Republiktimes.com – Publik dihebohkan dengan munculnya norma dalam Peraturan Pemerintah (PP) No. 28 Tahun 2024 tentang Kesehatan, khususnya di Pasal 103 ayat (4) huruf e.
Di mana ketentuan tersebut memuat tentang pelayanan kesehatan reproduksi kepada anak usia sekolah dan remaja paling sedikit di antaranya menyediakan alat kontrasepsi. Dan poin inilah yang menjadi pemicu polemik di publik.
Menanggapi hal tersebut, Guru Besar Ilmu Hukum Islam UIN Jakarta, Ahmad Tholabi Kharlie, mempertanyakan norma yang memberi amanat penyediaan ‘alat kontrasepsi’ sebagai bagian dari pelayanan kesehatan reproduksi bagi anak usia sekolah dan remaja. Menurutnya, norma tersebut dapat menimbulkan pemahaman yang salah di publik.
“Pada ketentuan di Pasal 103 ayat (4) huruf e tentang penyediaan alat kontrasepsi sebagai bagian dari pelayanan kesehatan reproduksi bagi anak sekolah dan remaja menjadi titik krusial norma ini. Masalahnya, tidak ada penjelasan lebih lanjut pada norma tersebut, karena disebut “cukup jelas,” ujar Tholabi di Jakarta, pada Selasa (6/8/2024).
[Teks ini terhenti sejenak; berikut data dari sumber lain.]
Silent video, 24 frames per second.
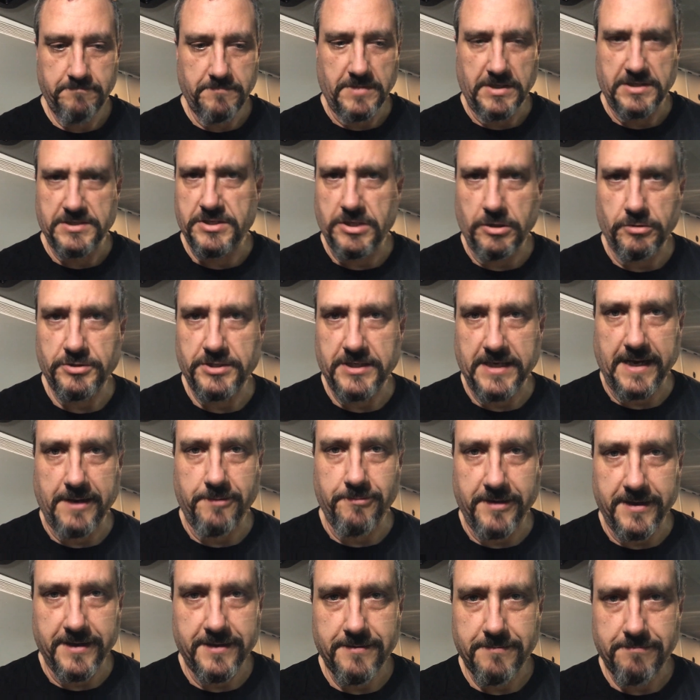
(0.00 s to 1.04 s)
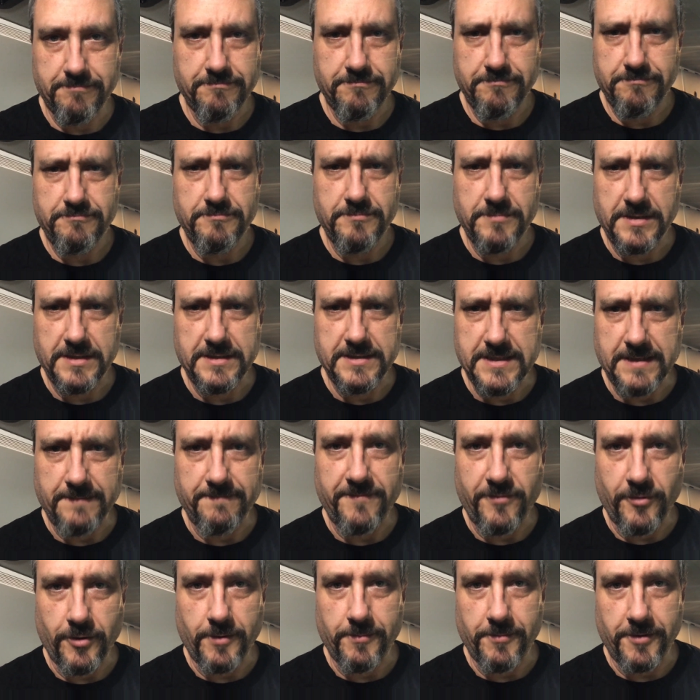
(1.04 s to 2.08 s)
associate with some
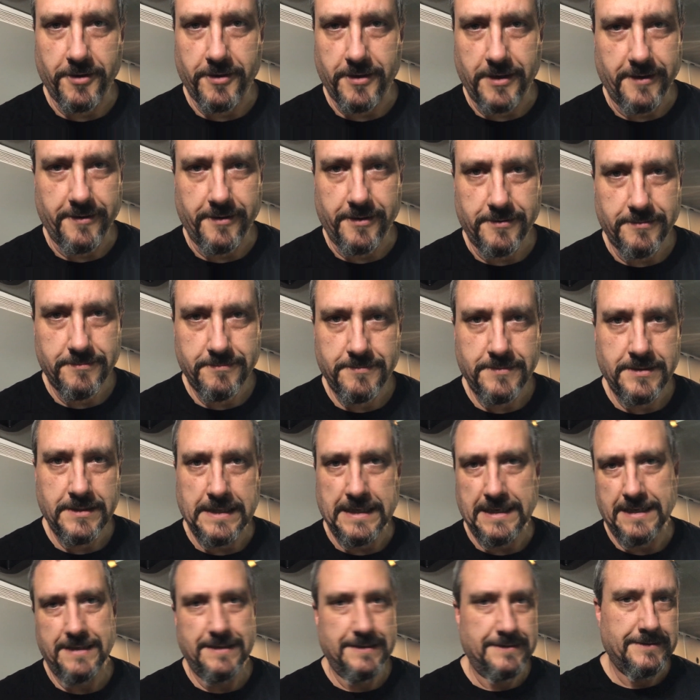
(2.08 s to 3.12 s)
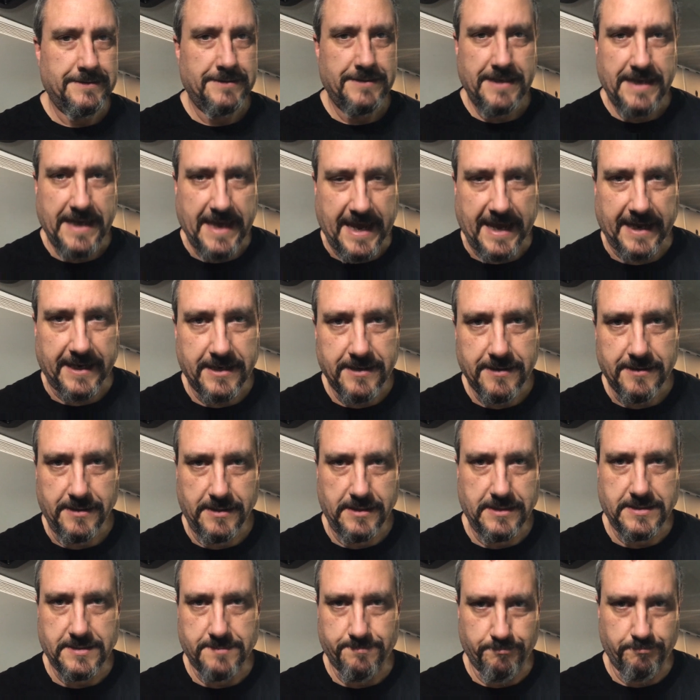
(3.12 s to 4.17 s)
form or another. Heck,
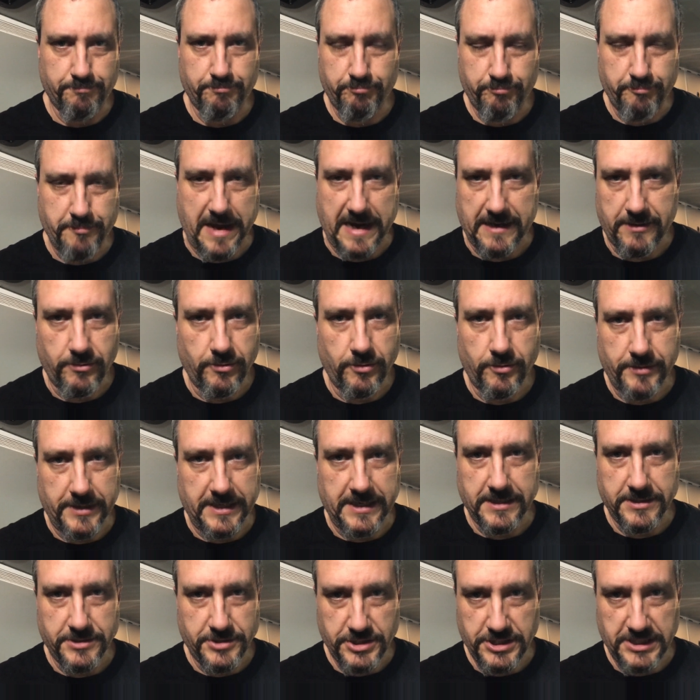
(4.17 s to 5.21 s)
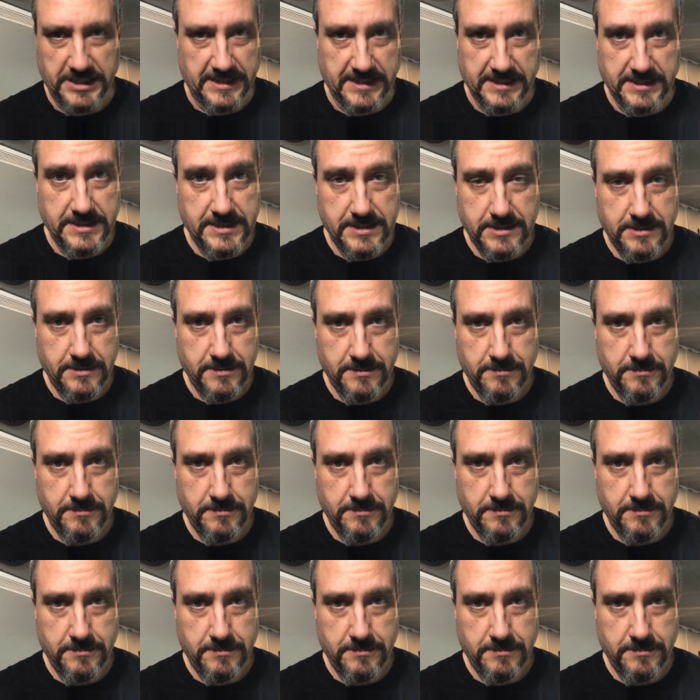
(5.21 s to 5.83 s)
it's macaroni and cheese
Menurut Tholabi, norma tersebut akan menimbulkan tafsir yang beragam di tengah publik, yang cenderung berkonotasi negatif, khususnya ditujukan kepada anak sekolah dan remaja.
Padahal, di sisi yang lain, lanjut Tholabi, alat kontrasepsi secara medis menjadi salah satu instrumen untuk pengendalian angka kehamilan sekaligus pencegahan penularan penyakit kelamin.
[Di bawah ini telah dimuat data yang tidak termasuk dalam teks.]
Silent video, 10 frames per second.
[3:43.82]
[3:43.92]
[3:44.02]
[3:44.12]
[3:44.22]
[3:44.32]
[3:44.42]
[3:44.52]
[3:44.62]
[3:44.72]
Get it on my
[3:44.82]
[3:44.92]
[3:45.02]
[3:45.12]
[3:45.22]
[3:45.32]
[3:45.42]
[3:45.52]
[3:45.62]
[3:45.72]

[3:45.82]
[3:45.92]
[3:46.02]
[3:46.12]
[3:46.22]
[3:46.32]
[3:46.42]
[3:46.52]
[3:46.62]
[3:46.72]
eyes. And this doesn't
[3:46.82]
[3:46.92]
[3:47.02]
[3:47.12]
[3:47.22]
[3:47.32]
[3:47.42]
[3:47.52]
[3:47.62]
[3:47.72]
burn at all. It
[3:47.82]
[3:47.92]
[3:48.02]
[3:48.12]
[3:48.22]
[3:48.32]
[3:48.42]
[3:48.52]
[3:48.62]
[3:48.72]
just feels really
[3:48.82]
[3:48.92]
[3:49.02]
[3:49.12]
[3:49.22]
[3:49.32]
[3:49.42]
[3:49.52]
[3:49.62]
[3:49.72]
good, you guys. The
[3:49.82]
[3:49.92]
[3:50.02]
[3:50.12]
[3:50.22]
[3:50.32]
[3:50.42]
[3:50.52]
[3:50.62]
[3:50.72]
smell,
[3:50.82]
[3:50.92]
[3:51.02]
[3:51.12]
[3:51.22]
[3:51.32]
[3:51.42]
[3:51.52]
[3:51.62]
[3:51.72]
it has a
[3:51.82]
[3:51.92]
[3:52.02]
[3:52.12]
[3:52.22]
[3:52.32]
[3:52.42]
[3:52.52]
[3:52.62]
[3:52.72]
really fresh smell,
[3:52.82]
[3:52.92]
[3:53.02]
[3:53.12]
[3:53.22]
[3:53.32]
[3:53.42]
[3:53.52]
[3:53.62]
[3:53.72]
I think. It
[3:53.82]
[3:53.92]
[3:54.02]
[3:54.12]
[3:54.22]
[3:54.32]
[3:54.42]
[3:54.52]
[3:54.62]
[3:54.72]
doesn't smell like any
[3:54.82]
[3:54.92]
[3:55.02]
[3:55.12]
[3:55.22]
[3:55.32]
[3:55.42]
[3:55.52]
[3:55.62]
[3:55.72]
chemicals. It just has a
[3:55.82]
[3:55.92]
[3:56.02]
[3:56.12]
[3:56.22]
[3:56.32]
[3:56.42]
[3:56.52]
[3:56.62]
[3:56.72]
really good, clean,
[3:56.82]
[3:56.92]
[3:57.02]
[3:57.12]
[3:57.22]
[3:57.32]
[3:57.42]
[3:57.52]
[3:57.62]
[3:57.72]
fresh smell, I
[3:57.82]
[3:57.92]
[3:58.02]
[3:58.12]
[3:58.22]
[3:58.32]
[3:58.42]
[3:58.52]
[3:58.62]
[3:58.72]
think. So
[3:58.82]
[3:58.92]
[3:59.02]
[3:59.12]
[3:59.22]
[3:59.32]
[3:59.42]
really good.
“Pendidikan seks bagi anak sekolah dan remaja merupakan hal yang penting. Tetapi menyediakan alat kontrasepsi bagi anak sekolah dan remaja satu bagian yang tidak pada tempatnya,” urai Tholabi.
Tholabi, yang juga merupakan.Wakil Rektor Bidang Akademik UIN Jakarta ini, turut mempertanyakan terkait mekanisme penyusunan, khususnya pada norma tersebut. Padahal dalam UU No 13 Tahun 2022 tentang Perubahan atas UU No 12 Tahun 2011 tentang Pembentukan Peraturan Perundang-undangan (PPP), telah disebutkan secara terang mengadopsi metode penyusunan peraturan perundang-undangan seperti Regulatory Impact Analysis (RIA) serta metode Rule, Opprtunity, Cacapity, Communication, Interest, Process, and Ideology (ROCCIPI).
“Sayangnya pada norma soal kontrasepsi itu tak mencerminkan aktivasi RIA dan ROCCIPI saat penyusunan norma tersebut,” sebut Tholabi.
Karenanya, Tholabi pun menyerukan, agar kementerian dan lembaga terkait dapat memberi penjelasan di tengah publik atas norma yang menimbulkan polemik tersebut. Bahkan, Tholabi menyarankan untuk merevisi norma khusus tentang kontrasepsi tersebut.
“Kami mengusulkan lembaga atau kementerian terkait agar menjelaskan ke publik ihwal norma tersebut, termasuk menempuh opsi merevisi atas norma tentang penyediaan alat kontrasepsi bagi anak usia sekolah dan remaja,” tutup Tholabi.